Binding motif for RIC-3 chaperon protein in serotonin type 3A receptors

Abstract

Serotonin or 5-hydroxytryptamine type 3 (5-HT3) receptors belong to the family of pentameric ligand-gated ion channels (pLGICs) that are therapeutic targets for psychiatric disorders and neurological diseases. Due to structural conservation and significant sequence similarities of pLGICs’ extracellular and transmembrane domains, clinical trials for drug candidates targeting these two domains have been hampered by off-subunit modulation. With the present study, we explore the interaction interface of the 5-HT3A subunit intracellular domain (ICD) with the resistance to inhibitors of choline esterase (RIC-3) protein. Previously, we have shown that RIC-3 interacts with the L1-MX segment of the ICD fused to maltose-binding protein.
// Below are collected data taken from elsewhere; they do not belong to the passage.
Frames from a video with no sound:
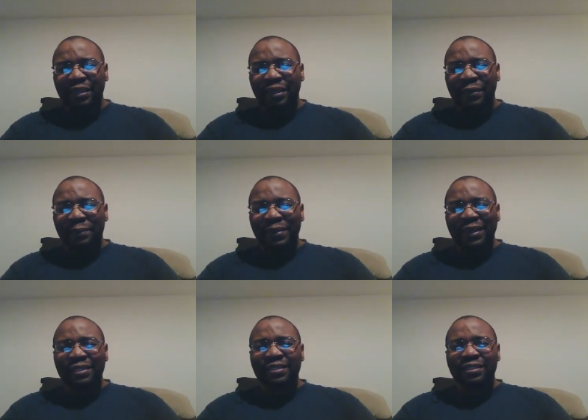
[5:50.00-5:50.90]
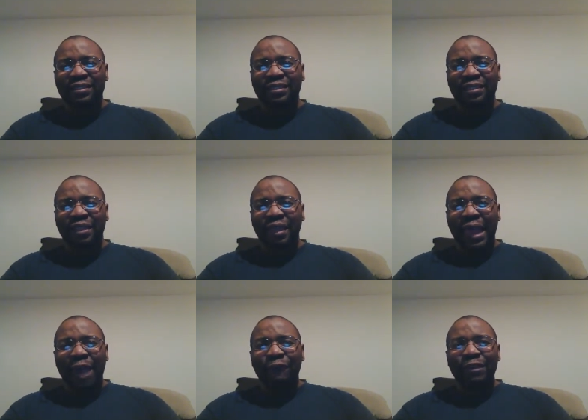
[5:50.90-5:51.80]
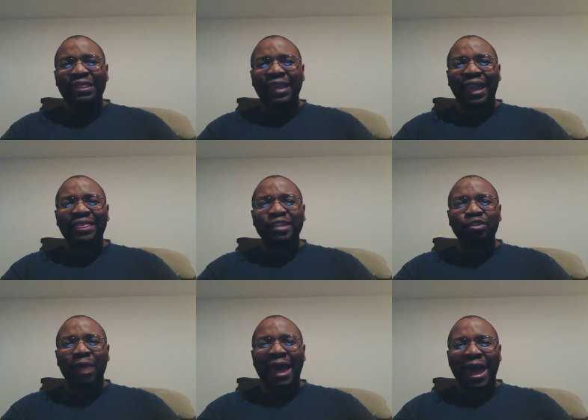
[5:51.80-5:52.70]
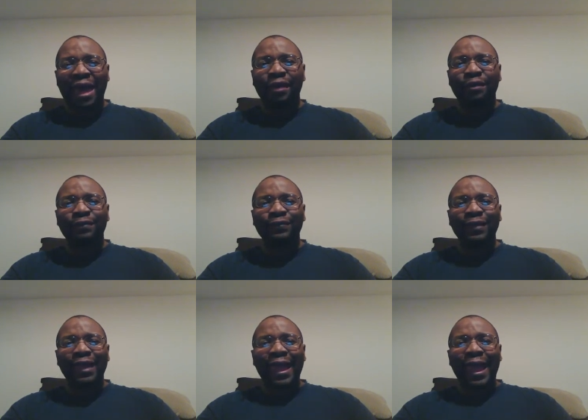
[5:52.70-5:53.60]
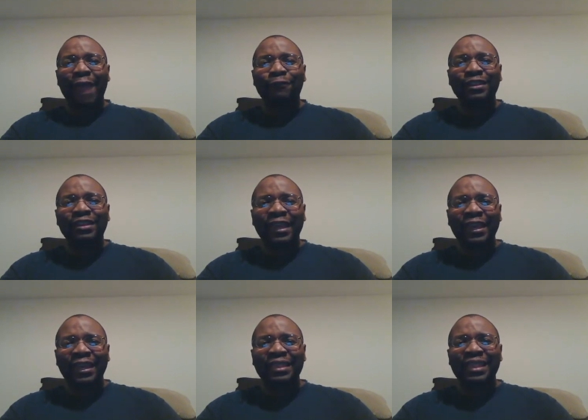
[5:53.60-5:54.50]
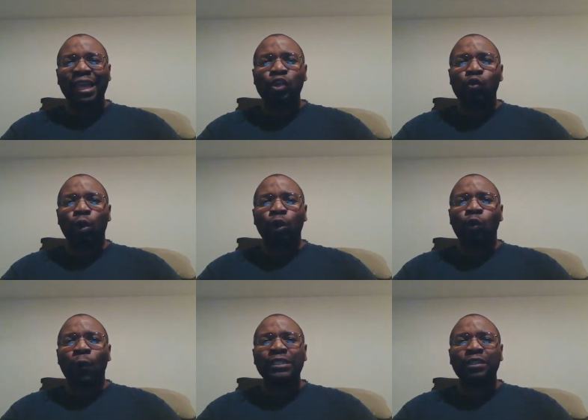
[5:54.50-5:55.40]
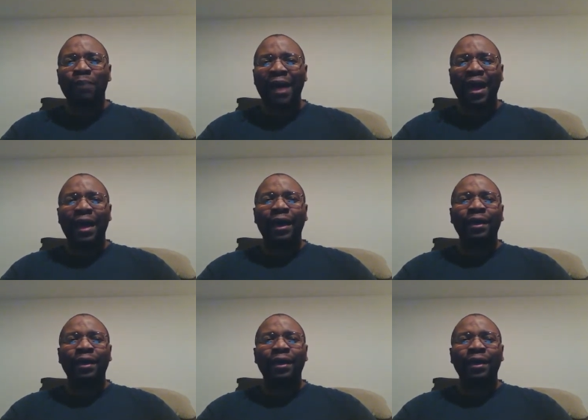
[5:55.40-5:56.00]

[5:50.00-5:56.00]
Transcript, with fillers: But everything that you have everything that you are going to buy,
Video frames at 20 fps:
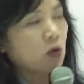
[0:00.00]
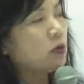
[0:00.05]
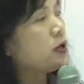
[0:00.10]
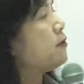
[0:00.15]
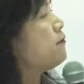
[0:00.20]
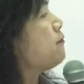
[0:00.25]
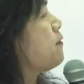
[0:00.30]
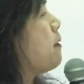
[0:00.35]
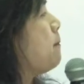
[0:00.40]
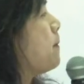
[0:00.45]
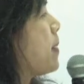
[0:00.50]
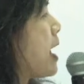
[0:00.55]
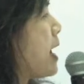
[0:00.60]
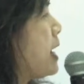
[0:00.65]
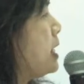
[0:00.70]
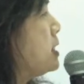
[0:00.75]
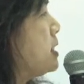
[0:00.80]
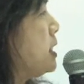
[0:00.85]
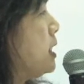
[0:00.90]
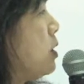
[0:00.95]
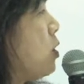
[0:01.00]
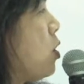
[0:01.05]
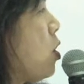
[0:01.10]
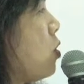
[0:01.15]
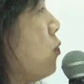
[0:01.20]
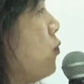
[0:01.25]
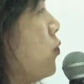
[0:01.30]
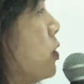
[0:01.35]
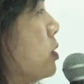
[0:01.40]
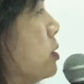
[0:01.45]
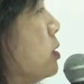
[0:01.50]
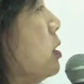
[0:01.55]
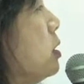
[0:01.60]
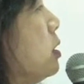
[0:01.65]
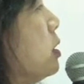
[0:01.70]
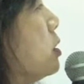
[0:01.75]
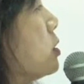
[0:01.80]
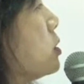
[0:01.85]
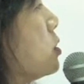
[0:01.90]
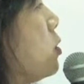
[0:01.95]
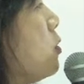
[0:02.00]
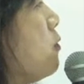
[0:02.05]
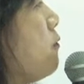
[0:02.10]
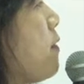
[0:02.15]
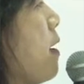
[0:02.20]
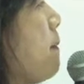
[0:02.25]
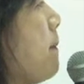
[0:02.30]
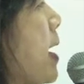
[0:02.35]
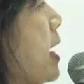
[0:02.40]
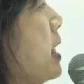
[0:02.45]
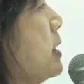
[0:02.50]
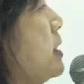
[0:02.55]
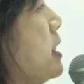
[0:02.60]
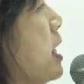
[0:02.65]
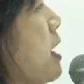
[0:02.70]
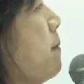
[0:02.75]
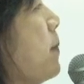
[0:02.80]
only from 80 onward. So from 80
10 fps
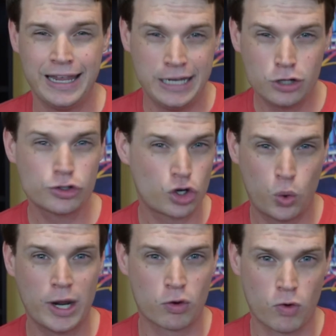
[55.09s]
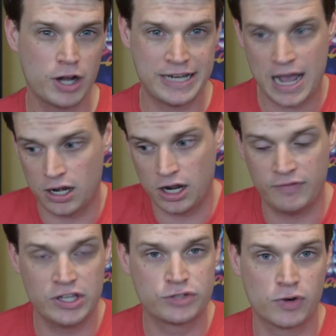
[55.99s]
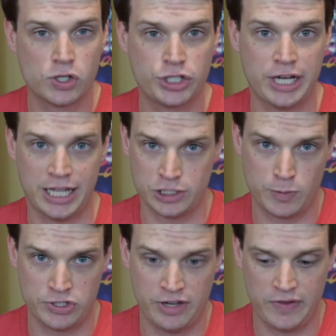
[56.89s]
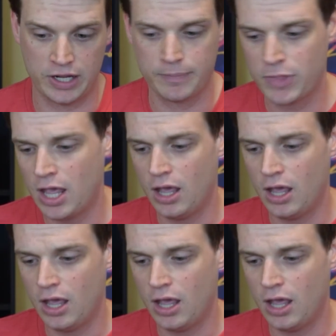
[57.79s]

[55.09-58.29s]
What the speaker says: here's a quick rundown of this version in specific.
In the present study, synthetic L1-MX-based peptides and Ala-scanning identify positions W347, R349, and L353 as critical for binding to RIC-3. Complementary studies using full-length 5-HT3A subunits confirm that the identified Ala substitutions reduce the RIC-3-mediated modulation of functional surface expression. Additionally, we find and characterize a duplication of the binding motif, DWLR…VLDR, present in both the MX-helix and the transition between the ICD MA-helix and transmembrane segment M4. Analogous Ala substitutions at W447, R449, and L454 disrupt MAM4-peptide RIC-3 interactions and reduce modulation of functional surface expression. In summary, we identify the binding motif for RIC-3 in 5-HT3A subunits at two locations in the ICD, one in the MX-helix and one at the MAM4-helix transition.